14th International Conference on Greenhouse Gas Control Technologies, GHGT-14

21st -25

th October 2018, Melbourne, Australia

Application of inert gas tracers to identify the physical processes

governing the mass balance problem of leaking CO2 in shallow

groundwater system

YeoJin Jua, Seong-Sun Lee

a, Dugin Kaown

a, Kang-Kun Lee

a*

aSchool of Earth and Environmental Sciences, Seoul National University, 1 Gwanak-ro, Gwanakgu,

Seoul, 08826, South Korea

Abstract

The shallow groundwater is last trapping zone of leaking CO2 with measurable retention time. As the success of

Carbon Capture and Storage (CCS) project is defined by loss of injected CO2, therefore, it is important to understand the mass

balance problem of leaking CO2 in shallow groundwater system. The mass balance CO2 is largely governed by solubility

controlled trapping mechanism in shallow groundwater such as phase-partitioning and degassing process. Inert gases such as

sulfur hexafluoride (SF6) and noble gases are biochemically stable in groundwater system which can separate and explain the

solubility controlled physical process in complicated groundwater system. Two pilot tests were preceded by the artificial CO2

injection test. First injection test was made in Wonju, Korea. Three different tracers including chlorine, helium and argon tracer

were jointly injected in 7.5 – 10.5 m below water table and recollected at same point after 1 day drift time in groundwater system.

The mass recovery curve of the Single-Well Tracer Test (SWTT) was 49.3% of SF6, 58.1% of helium, 78.2% of argon, and

73.1% of chlorine. The recovery of inert gas tracer was relative to their solubility. Second injection test was made in Eumseong,

Korea. Four tracers such as chlorine, helium, argon, and krypton were released along an induced pressure gradient where

0.0133% of helium, 0.0162% of argon, 0.0528% of krypton, and 75.0% of chlorine were retrieved. In this Inter-Well Tracer Test

(IWTT), the recovery of inert gas tracer was also relative to tracer’s solubility. This study insights the possibility of inert gas

tracers to identify the mass balance problem of leaking CO2 in shallow aquifer system.

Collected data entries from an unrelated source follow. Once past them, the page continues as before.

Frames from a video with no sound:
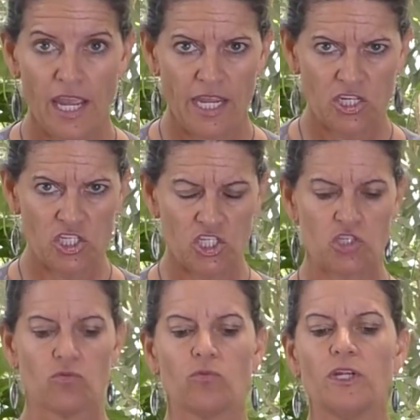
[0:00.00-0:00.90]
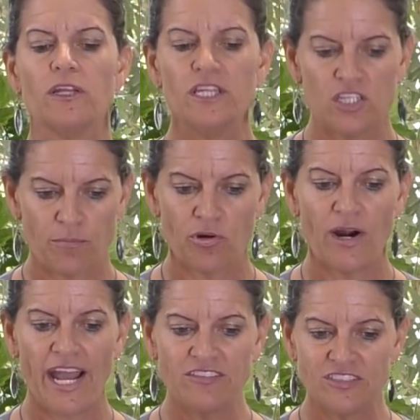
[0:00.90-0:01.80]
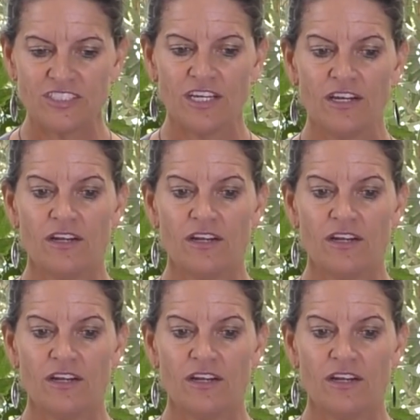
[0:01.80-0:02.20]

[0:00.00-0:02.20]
anxious, you're really depressed,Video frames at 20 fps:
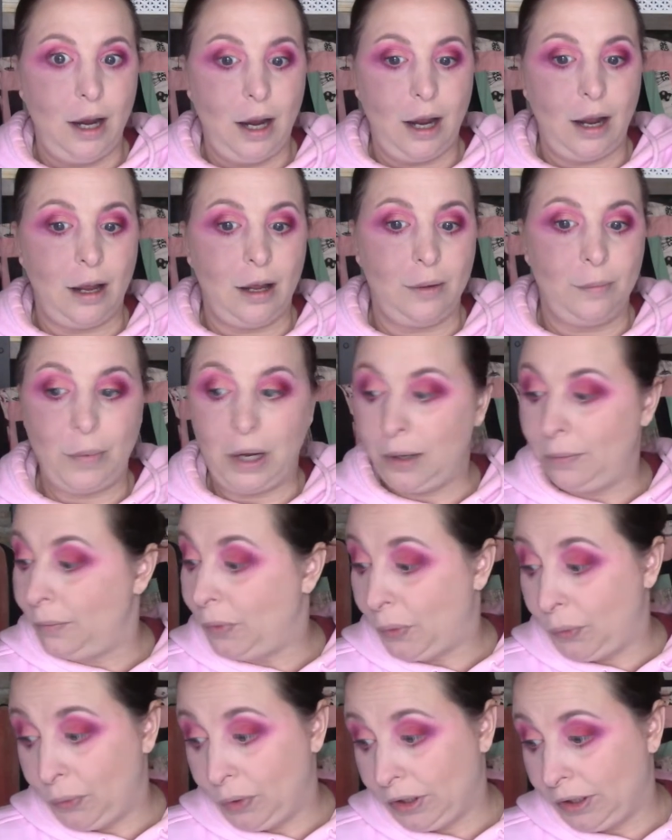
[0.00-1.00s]
Um,
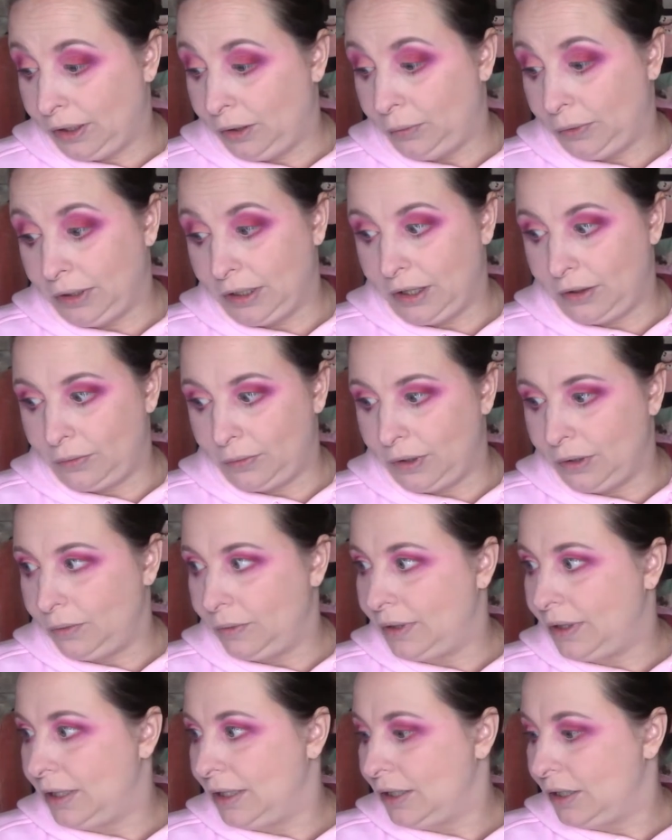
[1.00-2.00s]
I'm really, really thrilled
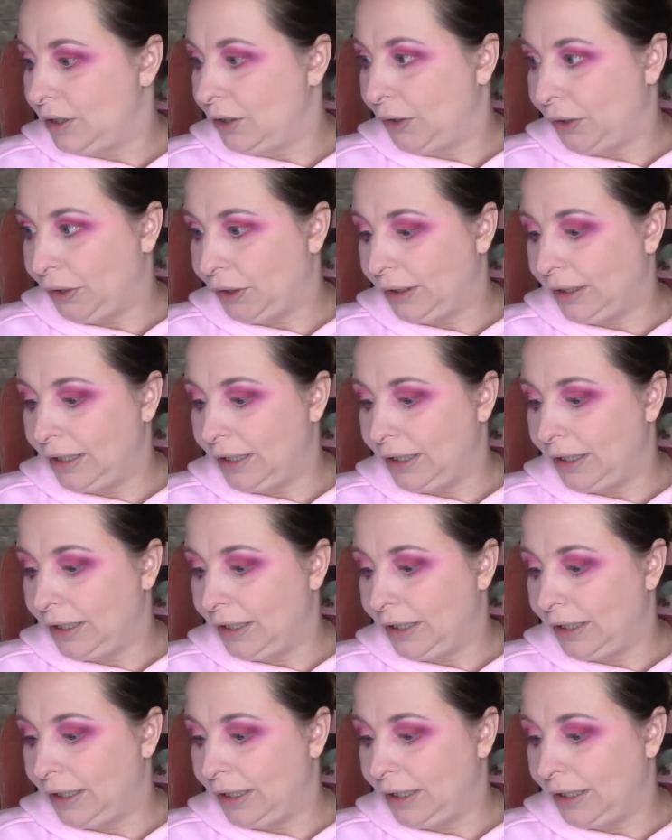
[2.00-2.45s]
with this look.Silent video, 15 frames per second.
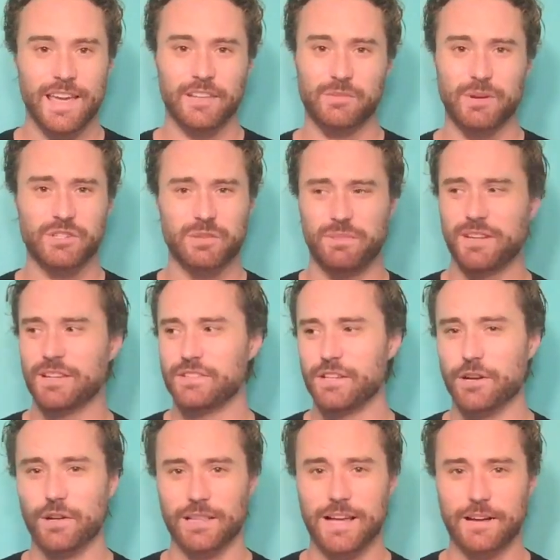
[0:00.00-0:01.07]
Especially because, a
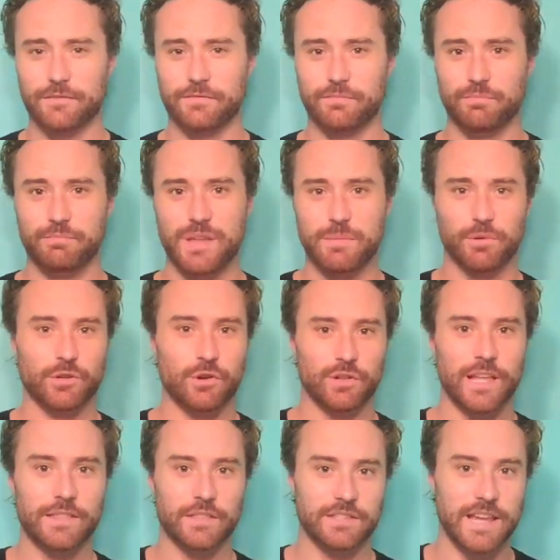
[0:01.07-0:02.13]
lot of people don't
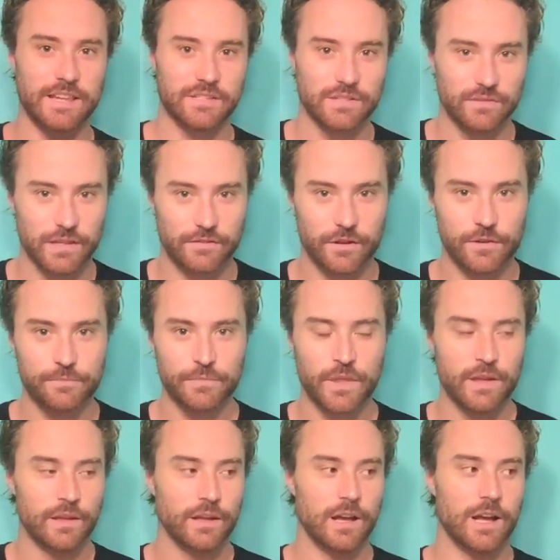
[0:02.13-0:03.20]
like the taste of liver.
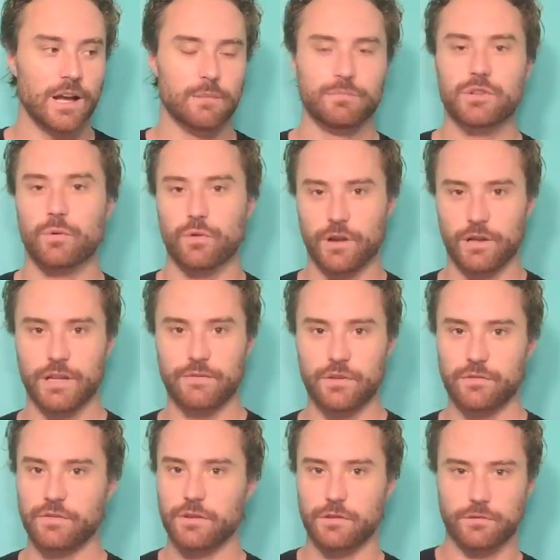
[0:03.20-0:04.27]
Don't worry, I'll give you
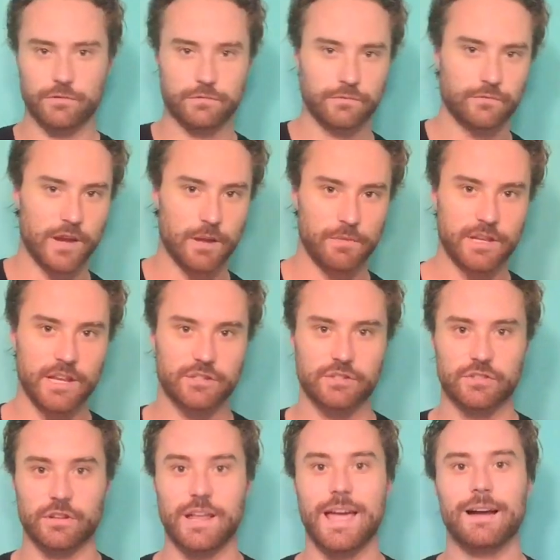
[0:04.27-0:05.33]
a few
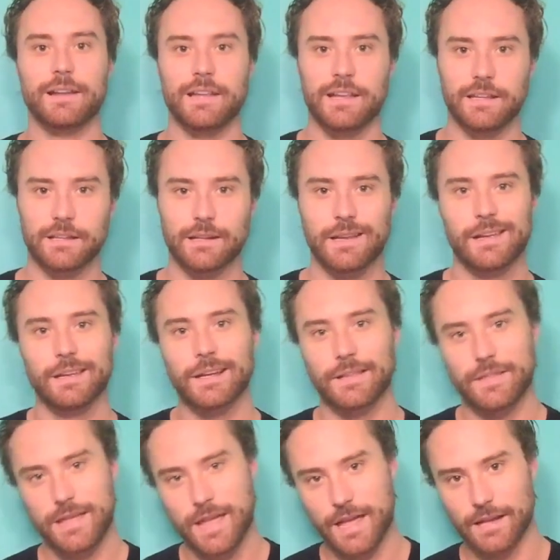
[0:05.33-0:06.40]
recommendations on how to eat it at
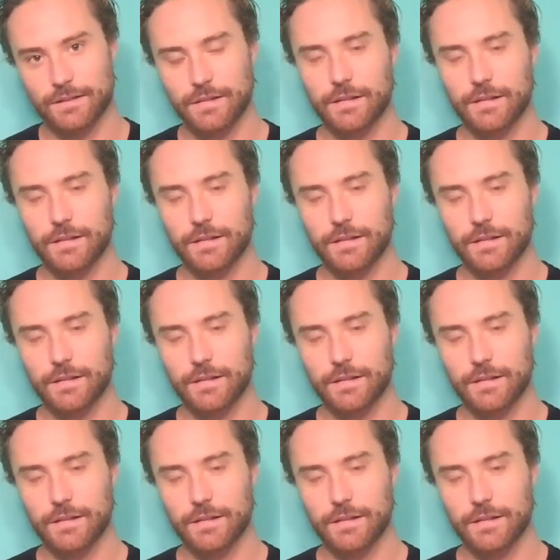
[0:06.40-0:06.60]
the end.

Keywords: Carbon capture and storage; CO2 leakage; noble gas; shallow aquifer; multi-phase plume

1. Introduction

The leaking CO2 is finally lost into atmosphere after undergoing several trapping mechanisms in subsurface

system such as structural/stratigraphic trapping, residual trapping, solubility trapping, and mineral trapping [1]. The

process which controlling the initial mass balance of leaking CO2 is solubility trapping mechanism where the initial

CO2 plume of high partial pressure is firstly phase-partitioned and degassed in relative to solubility until the plume is

stabilized in shallow groundwater system. The depressurized plume is gradually diluted with local groundwater

during transport. Therefore, physical processes such as degassing and dilution process should be thoroughly

reviewed to understand the mass balance of leaking CO2 in shallow aquifer system.

* Corresponding author. Tel.: +82-2-873-3647; fax: +82-2-873-3647.

E-mail address: [email protected]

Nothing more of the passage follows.